I know why publishers constantly are trying to make properties like Moon Knight, Defenders, Legion of Super-Heroes, and Hawkman work. There's a chance that the right creator might have the right take, and it becomes a title that a new major seller. It happened with the X-Men decades ago, and most recently with Green Lantern and Deadpool. Something can be made a top tier book if things go right.
But nobody has found that winning formula yet. There's no Best Practices for launching a title and making it succeed where it always eventually failed before. So editors settle for winning some market share and trying out new talent. But once upon a time, publishers would use a miniseries or backup to test the market. The market really doesn't sustain that approach currently; maybe readers don't want to support something that might be cancelled, or have valuable pages taken away from their favorite character. How to get people involved and reading is the real problem.
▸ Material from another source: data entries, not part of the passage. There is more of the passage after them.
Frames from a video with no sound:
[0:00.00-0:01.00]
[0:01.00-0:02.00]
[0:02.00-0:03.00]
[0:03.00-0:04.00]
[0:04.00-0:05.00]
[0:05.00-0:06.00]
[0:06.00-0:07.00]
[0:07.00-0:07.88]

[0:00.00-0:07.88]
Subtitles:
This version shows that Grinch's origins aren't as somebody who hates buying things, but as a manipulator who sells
So lower the barrier to entry by going the Original Graphic Novel route. Here's how you do it;
1) Original Stories
Tell new stories, free of shackles of current continuity. They don't have to be origin stories, just tales free of “To find out what happens, see issue #X!” Not tying into a million potential stories is less daunting for casual readers, and it becomes that elusive New Reader Jumping On Point they love but can't always accomplish. And a franchise like Hawkman, Deathstroke or Defenders presumably won't have to worry about things happening in other titles, such as a character's solo title, team book, or event. The book can have consequences and let the characters grow, avoiding the problem with something like Avengers: Endless Wartime.
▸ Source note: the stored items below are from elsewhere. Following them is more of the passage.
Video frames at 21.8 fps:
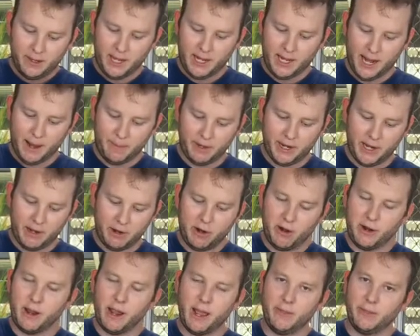and
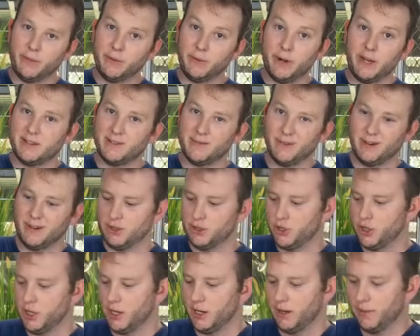habanero, and the rest of it is
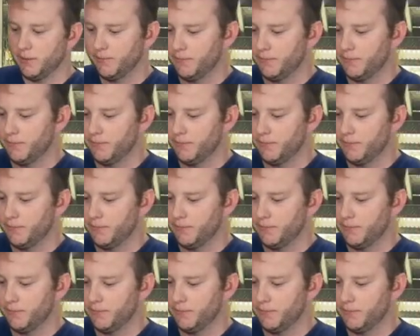chicken.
2) Get All Your Sales Evergreen Style
Typically sales of the first issue of a title are the highest. Then they slide down the scale month after month. This is typical for any book that isn't Batman, Walking Dead, or a few others. People try out the first few issues, then the fans stick around until the cancellation happens. So give everybody the whole story at once; it gives the readers the courtesy of a full story. This does mean you're charging upwards of $10-$20 for at most 6 issues' worth of story, so admittedly sales may be lower than the typical #1 bonanza. The catch is that you can keep selling this OGN over and over. There's no second issue to make shelf space for immediately, so you can leave it out and sell it steadily. Plus, the OGN format means you can get beyond the comic stores and go straight into the bookstores. That means more readers; B&N loved their Ultimate Spider- Man hardcovers. That's a market that should be sought after! The first Walking Dead Compendium has been on the New York Times Best Seller chart for 104 weeks. Image has sold the first 50 issues
3) Get Your Top Talent On It
DC relaunched Green Lantern with Geoff Johns and Carlos Pacheco. That's top talent, but Pacheco had to drop off eventually. Marvel brought back Guardians of the Galaxy with Brian Michael Bendis and Oliver Coipel, but Coipel can't hack a monthly grind at his usual stellar quality. Don't put so much pressure on these guys; take pitches from the top talent at your company and have them work on their stories in their free time. Then when everything's completed, send it to the printers and put it out. You'll have a nice evergreen comic with names on the cover that sell books.
4) Why Stop There?
The good thing is that if this approach works and the initial OGN is a hit, more can be released. And more after that, even. A nice omnibus or box set of six Hawkman graphic novels would make a lot of people happy. That's multiple new products in new markets.
So there's my pitch. Cut out the attempts at ongoing series that end up as minis, and go straight for the bookshelves with Original Graphic Novels. Publishers can sell to new markets, there'll be fewer canceled series out there, and maybe everyone can get to enjoy new characters. Let's see this happen, Marvel/DC. Marvel just started up their OGN line, and DC's no stranger to putting out graphic novels and trades that stay on the shelves forever. It'll work if you work it.